RStudio will not import categorical variables from .dta files

I need help! I'm new to R and I'm going to go crazy.
I have a stata dataset (.dta file), and it has both numerical and categorical variables. But when I import it into R, it replaces everything that is not numbers (eg. "Male/Female", "Low/High") with numbers. I've been searching for hours and do not understand what the problem is.

Any tip would be greatly appreciated.

how are you importing it ? i.e. what code do you use ?

Thank you for responding! So I went to RStudio, clicked on "import from stata" and found the file (I did nothing else). This is the code it's used:

library(haven)
X1999class621 <- read_dta("~/Downloads/R:Stata practice/STATA Lab-20201222-3/1999class621.dta")
View(X1999class621)

I don't have your data to consider if there is anything unusual about it.
Lets first validate that a dta file can be read and include categorical data, there is an example included that you can use to test.

library(haven)
path <- system.file("examples", "iris.dta", package = "haven")
read_dta(path)

does this result in a frame containing a categorical species column for you ?

Yes! It does say the names of the species in the "species" column.
I also somehow found that R has taken the labels of the categorical data I had in stata, and converted them to integers, while having them all as "dbl+lbl" next to each data in my categorical variables. Does that make sense?
I just want whatever's written as "dbl+lbl"s to be in the dataframe cells itself.

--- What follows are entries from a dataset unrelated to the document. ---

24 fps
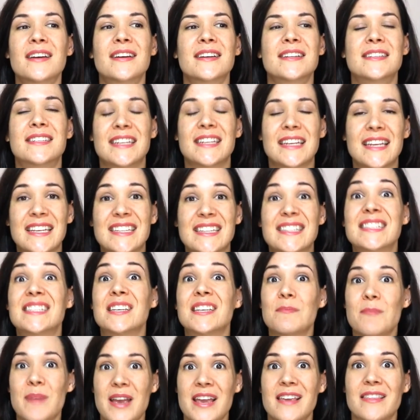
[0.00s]
to
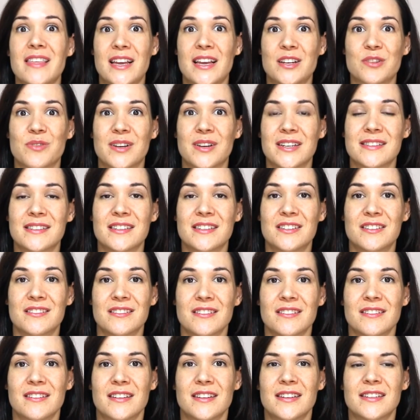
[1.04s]
make that
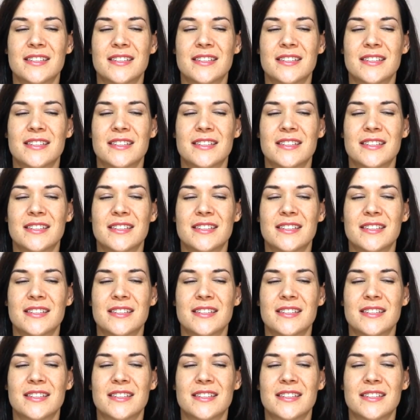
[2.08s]
transition,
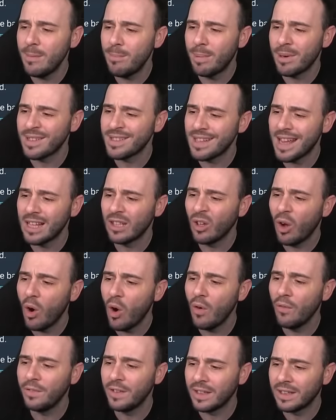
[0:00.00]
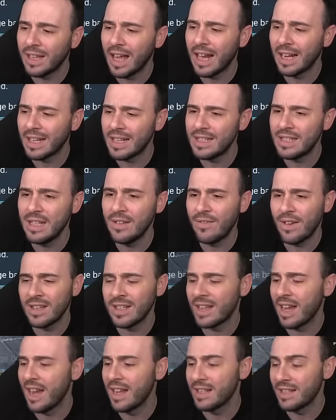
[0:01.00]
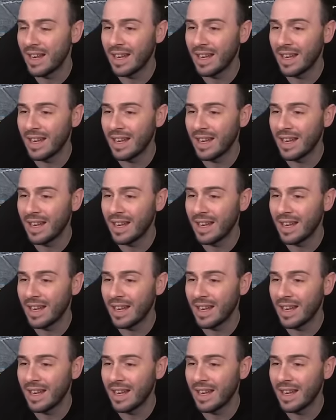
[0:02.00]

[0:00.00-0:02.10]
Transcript: percent of the target's defense, guys.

I think I figured what to do

library(haven)
library(tidyverse)

print("our beginning data in R")
(our_own_test <- tibble(xfac = factor(letters[1:3]),
                           ynum = 1:3))

tf <- tempfile()
print("write it out to a stata .dta file")
haven::write_dta(data = our_own_test,
                path = tf)

print("reading back in we get")
(read_test <- read_dta(tf))

print("recovering the info in the r friendly way")
(fixed_test <- mutate_if(read_test,
                        is.labelled,as_factor))

I'm sorry.. it did not work (or apparently I'm really bad at this). But Thank you sooo much! I really appreciate all your time!!

in what way did it not work ?
if there are error messges, you should write them here...

There are no error messages. It seems like the code ran with no problems. But my dataframe still uses numbers where it should use words (ie. it uses 1,2 instead of Male,Female). Maybe I needed to replace some of the things you wrote with code that is relevant to my dataset. But I don’t know what I'd have to replace.

library(haven)
library(tidyverse)
(initial_df <- read_dta("~/Downloads/R:Stata practice/STATA Lab-20201222-3/1999class621.dta"))
(fixed_df <- mutate_if(initial_df,
                         is.labelled,as_factor))

Still shows everything as numbers :confused:

Maybe this will make it easier to understand what my problem is. As you can see, Stata (on the left) shows the variables and their data as categorical names (M/F, Excellent/Good, etc). But R (On the right)shows it as numbers (1,2). I know, of course, that I can label everything myself in R after importing the file. But it's time consuming, especially when I know there has to be a way to import everything as it is (as names).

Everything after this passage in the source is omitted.